*** Opening of RECORDS FOR THIS EXERCISE ***
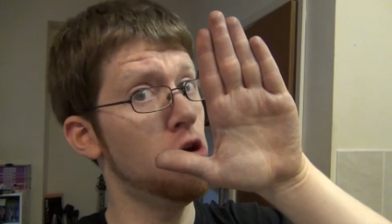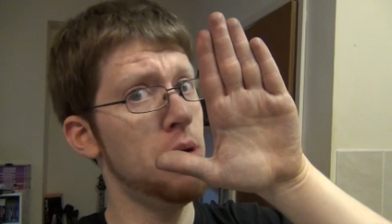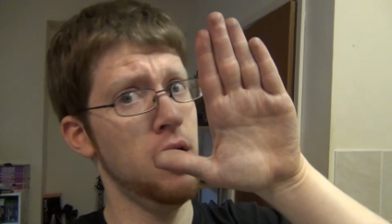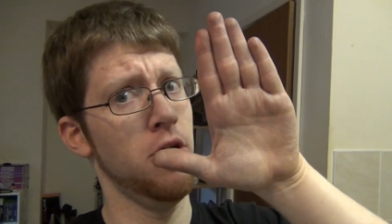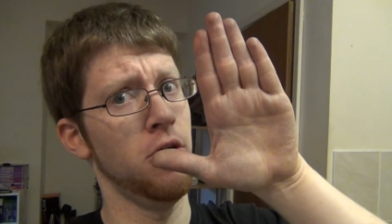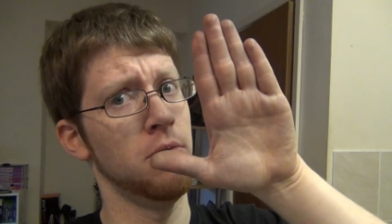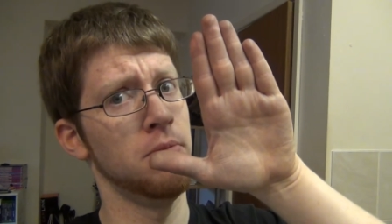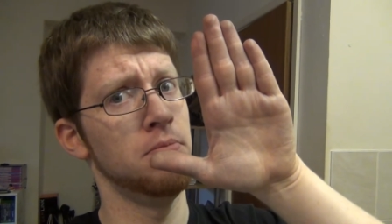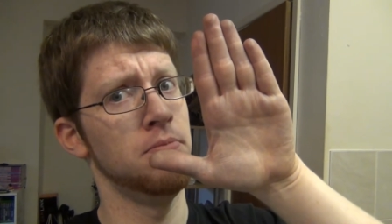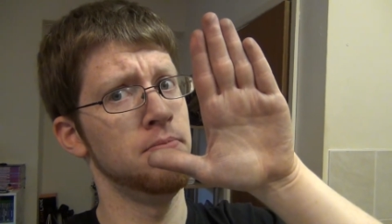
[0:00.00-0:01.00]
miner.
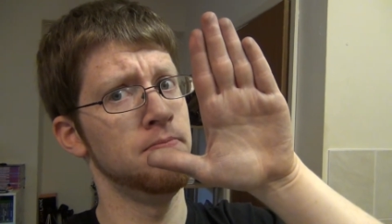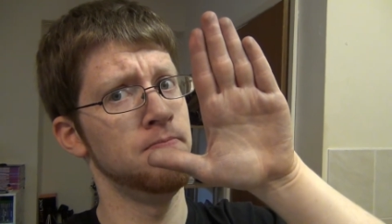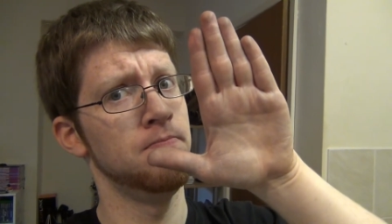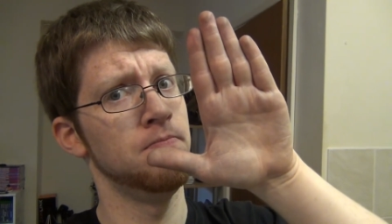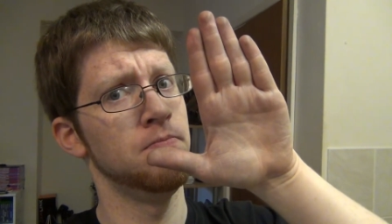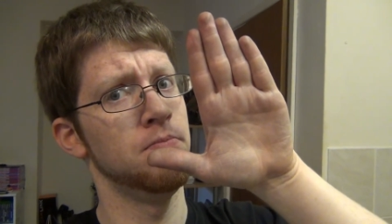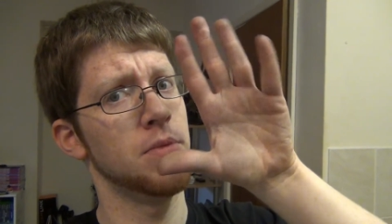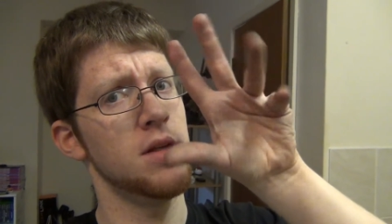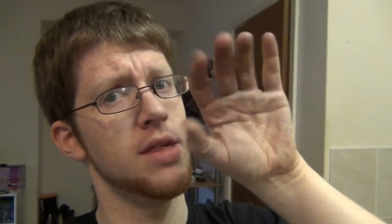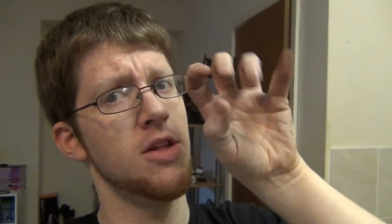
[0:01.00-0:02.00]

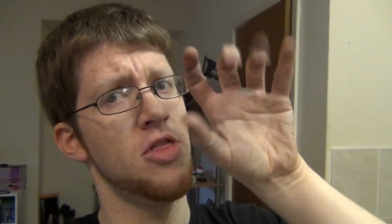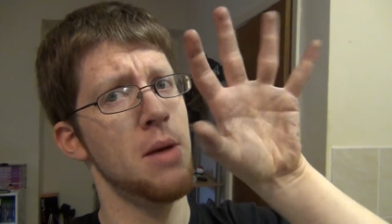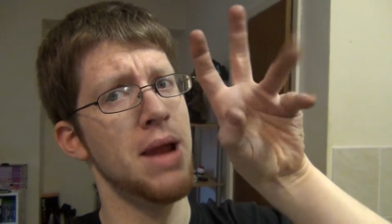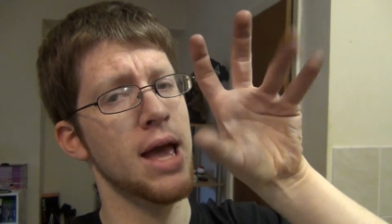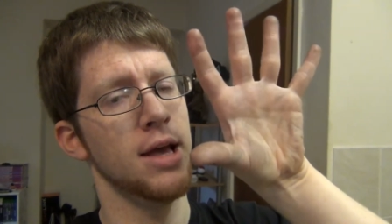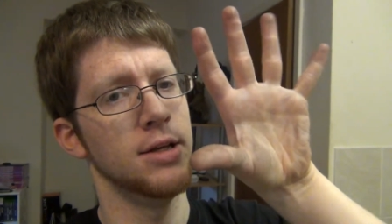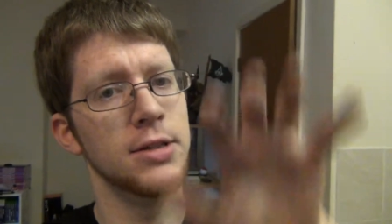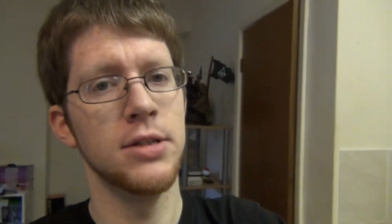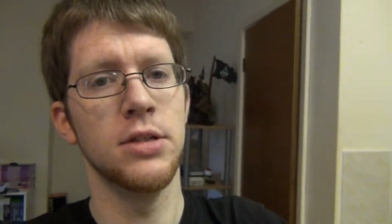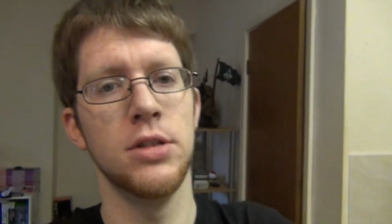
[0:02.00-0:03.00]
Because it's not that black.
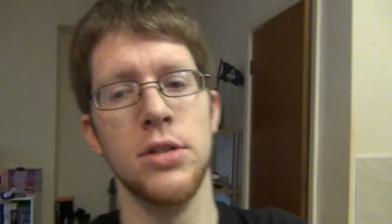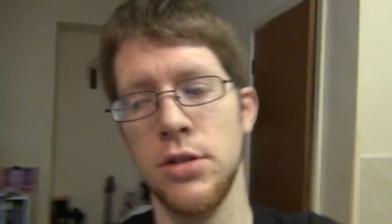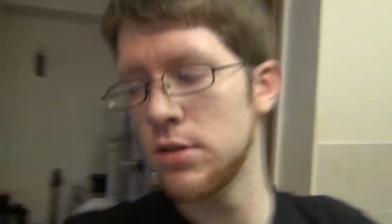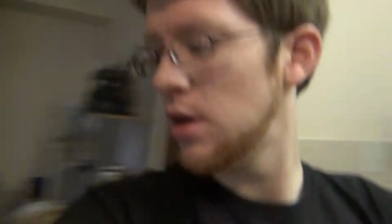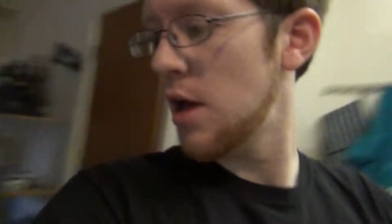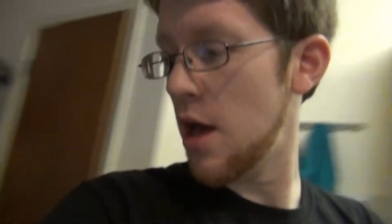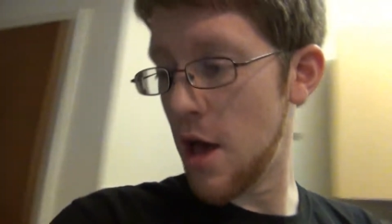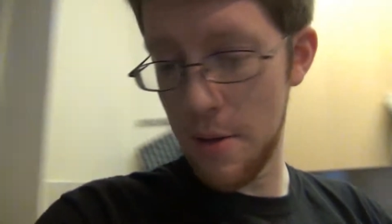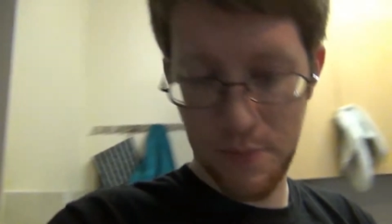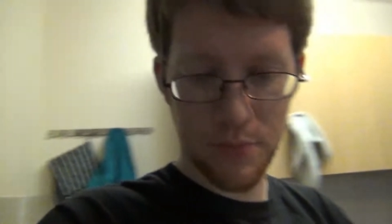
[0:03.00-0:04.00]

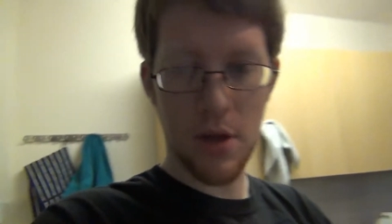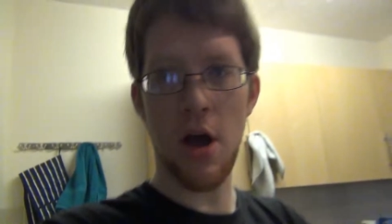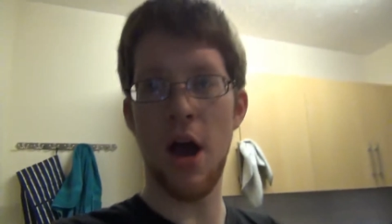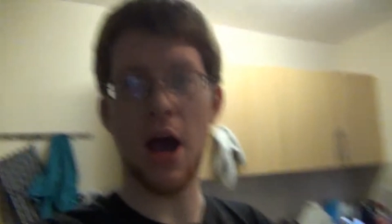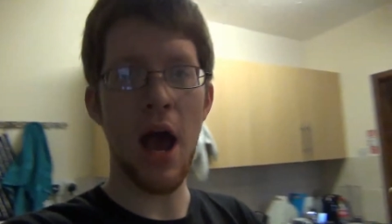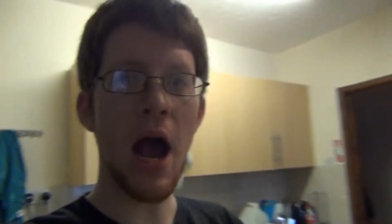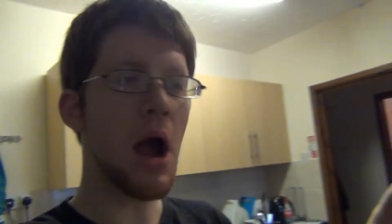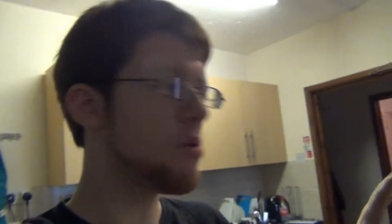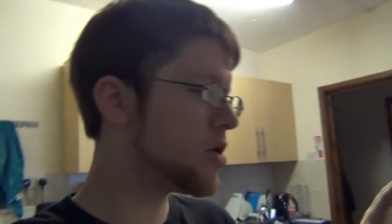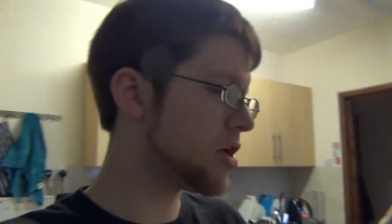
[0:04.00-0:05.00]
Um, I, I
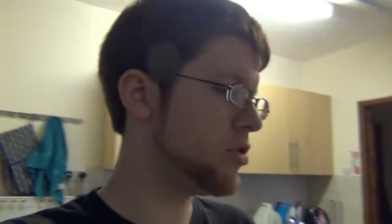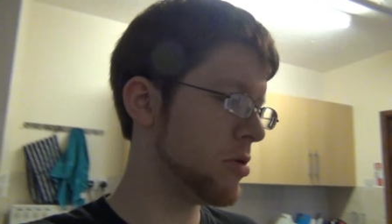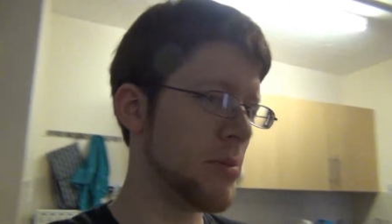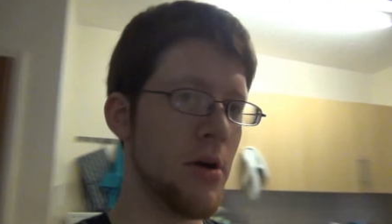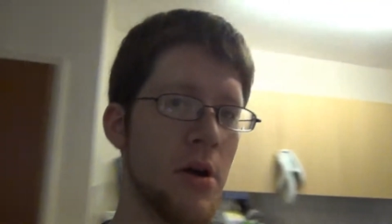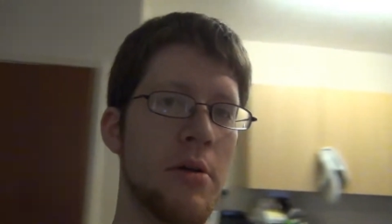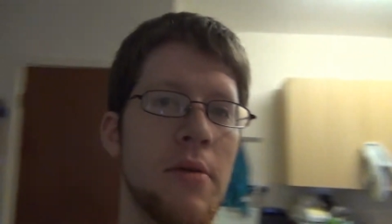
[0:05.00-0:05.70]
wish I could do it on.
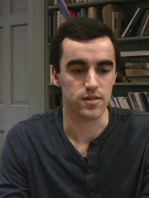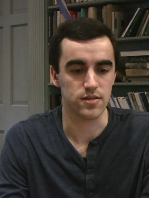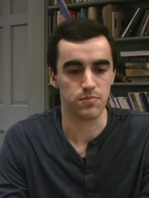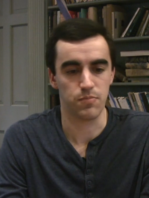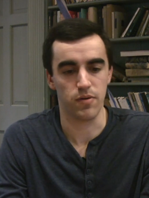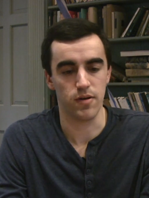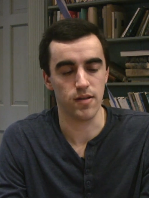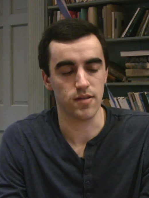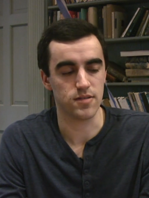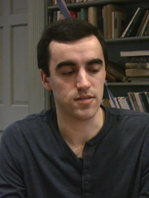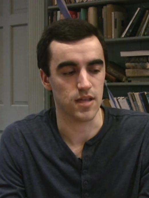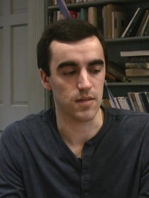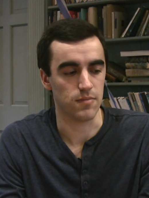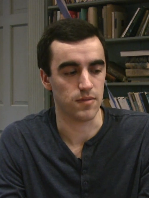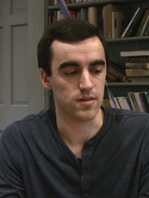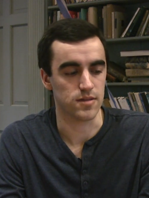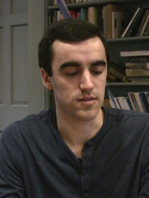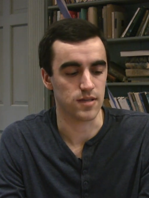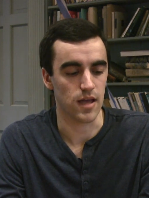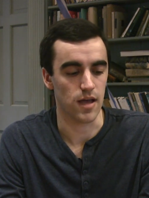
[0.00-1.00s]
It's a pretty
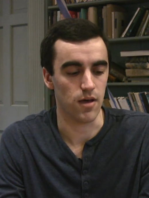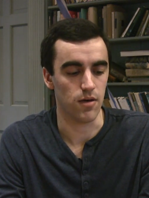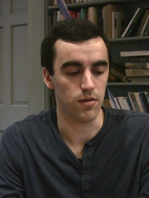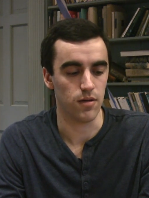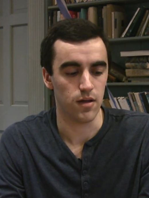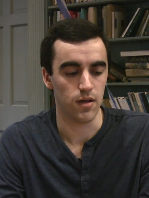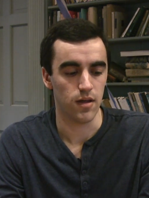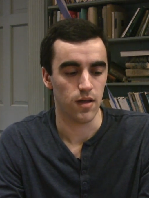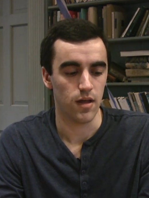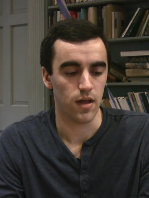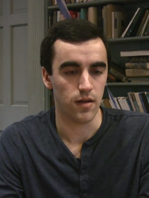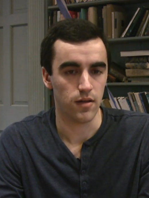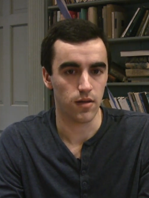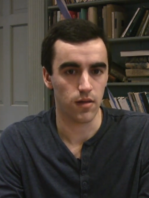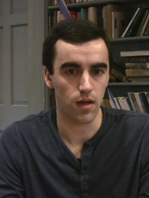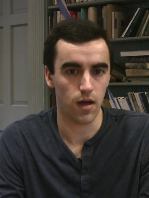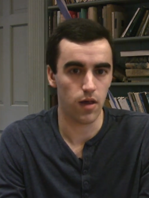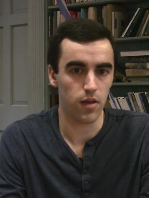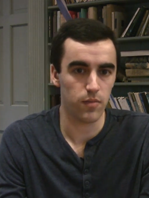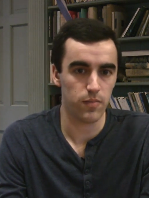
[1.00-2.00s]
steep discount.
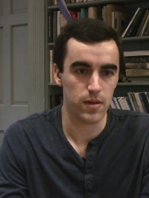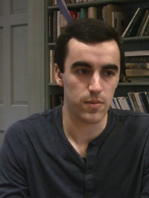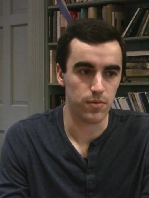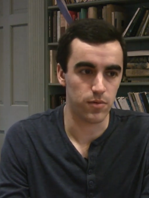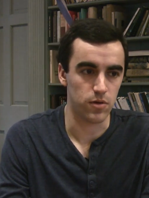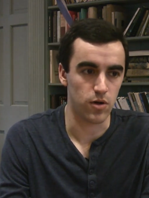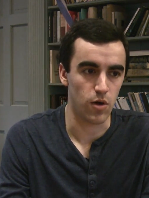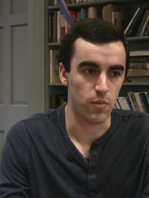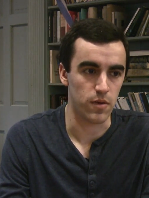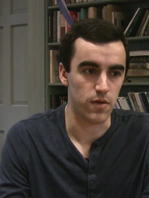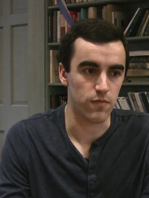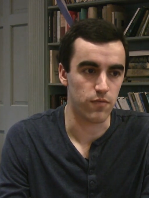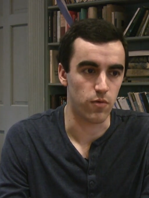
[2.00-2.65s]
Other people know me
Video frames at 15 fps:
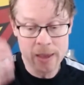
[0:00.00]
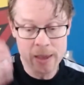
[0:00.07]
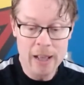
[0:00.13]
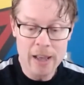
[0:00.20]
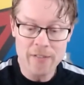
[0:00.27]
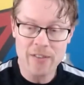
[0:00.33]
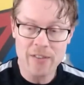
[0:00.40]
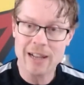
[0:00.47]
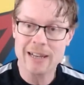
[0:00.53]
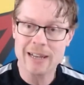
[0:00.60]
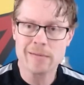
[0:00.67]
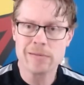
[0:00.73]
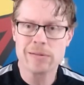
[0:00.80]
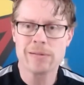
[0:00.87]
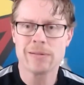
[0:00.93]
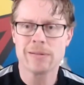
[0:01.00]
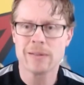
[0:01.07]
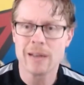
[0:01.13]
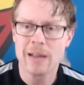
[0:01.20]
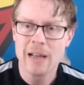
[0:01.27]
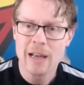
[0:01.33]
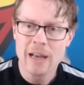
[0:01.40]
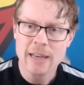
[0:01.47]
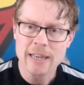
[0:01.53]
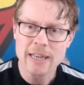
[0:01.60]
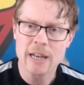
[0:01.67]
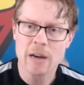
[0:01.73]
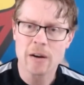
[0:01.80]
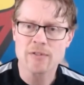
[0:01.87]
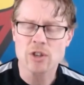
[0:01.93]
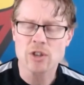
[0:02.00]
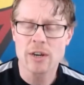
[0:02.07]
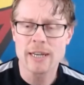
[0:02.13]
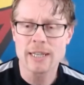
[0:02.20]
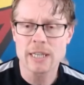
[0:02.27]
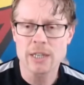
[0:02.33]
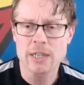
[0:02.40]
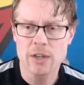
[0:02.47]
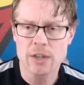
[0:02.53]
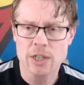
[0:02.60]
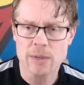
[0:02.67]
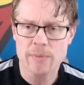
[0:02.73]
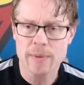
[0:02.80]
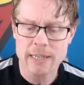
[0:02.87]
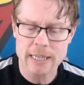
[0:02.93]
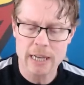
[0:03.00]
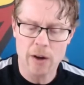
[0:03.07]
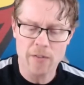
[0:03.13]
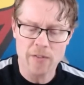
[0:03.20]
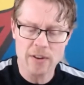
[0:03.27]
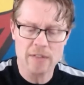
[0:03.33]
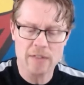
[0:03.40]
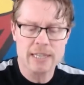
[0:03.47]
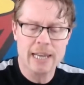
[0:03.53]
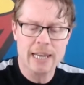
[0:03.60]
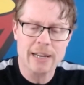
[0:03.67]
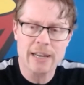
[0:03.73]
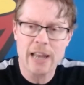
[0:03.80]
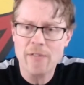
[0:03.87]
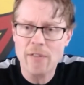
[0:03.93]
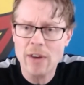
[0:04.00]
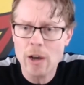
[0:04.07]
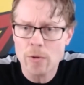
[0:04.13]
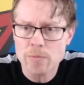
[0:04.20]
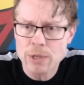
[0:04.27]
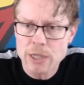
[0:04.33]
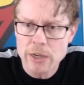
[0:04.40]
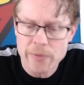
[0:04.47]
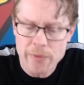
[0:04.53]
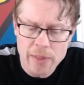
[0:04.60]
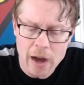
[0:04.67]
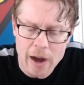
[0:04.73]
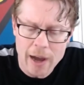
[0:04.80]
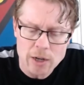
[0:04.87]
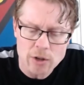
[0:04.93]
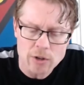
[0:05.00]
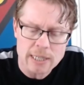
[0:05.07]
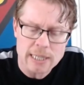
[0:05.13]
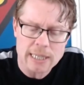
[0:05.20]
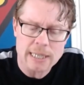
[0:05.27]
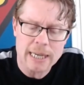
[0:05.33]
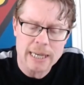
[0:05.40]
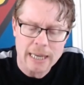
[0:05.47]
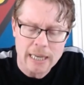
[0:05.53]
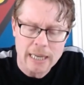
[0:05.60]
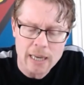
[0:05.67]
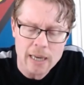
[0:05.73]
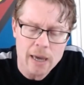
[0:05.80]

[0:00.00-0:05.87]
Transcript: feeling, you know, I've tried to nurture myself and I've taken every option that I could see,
*** Close of RECORDS FOR THIS EXERCISE ***
# [WHAT YOU NEED TO DO]
Nothing but the pictures should be left out when the records are retyped exactly.

# [THE ANSWER]
[0:00.00-0:01.00]
miner.
[0:01.00-0:02.00]

[0:02.00-0:03.00]
Because it's not that black.
[0:03.00-0:04.00]

[0:04.00-0:05.00]
Um, I, I
[0:05.00-0:05.70]
wish I could do it on.
[0.00-1.00s]
It's a pretty
[1.00-2.00s]
steep discount.
[2.00-2.65s]
Other people know me
Video frames at 15 fps:
[0:00.00]
[0:00.07]
[0:00.13]
[0:00.20]
[0:00.27]
[0:00.33]
[0:00.40]
[0:00.47]
[0:00.53]
[0:00.60]
[0:00.67]
[0:00.73]
[0:00.80]
[0:00.87]
[0:00.93]
[0:01.00]
[0:01.07]
[0:01.13]
[0:01.20]
[0:01.27]
[0:01.33]
[0:01.40]
[0:01.47]
[0:01.53]
[0:01.60]
[0:01.67]
[0:01.73]
[0:01.80]
[0:01.87]
[0:01.93]
[0:02.00]
[0:02.07]
[0:02.13]
[0:02.20]
[0:02.27]
[0:02.33]
[0:02.40]
[0:02.47]
[0:02.53]
[0:02.60]
[0:02.67]
[0:02.73]
[0:02.80]
[0:02.87]
[0:02.93]
[0:03.00]
[0:03.07]
[0:03.13]
[0:03.20]
[0:03.27]
[0:03.33]
[0:03.40]
[0:03.47]
[0:03.53]
[0:03.60]
[0:03.67]
[0:03.73]
[0:03.80]
[0:03.87]
[0:03.93]
[0:04.00]
[0:04.07]
[0:04.13]
[0:04.20]
[0:04.27]
[0:04.33]
[0:04.40]
[0:04.47]
[0:04.53]
[0:04.60]
[0:04.67]
[0:04.73]
[0:04.80]
[0:04.87]
[0:04.93]
[0:05.00]
[0:05.07]
[0:05.13]
[0:05.20]
[0:05.27]
[0:05.33]
[0:05.40]
[0:05.47]
[0:05.53]
[0:05.60]
[0:05.67]
[0:05.73]
[0:05.80]

[0:00.00-0:05.87]
Transcript: feeling, you know, I've tried to nurture myself and I've taken every option that I could see,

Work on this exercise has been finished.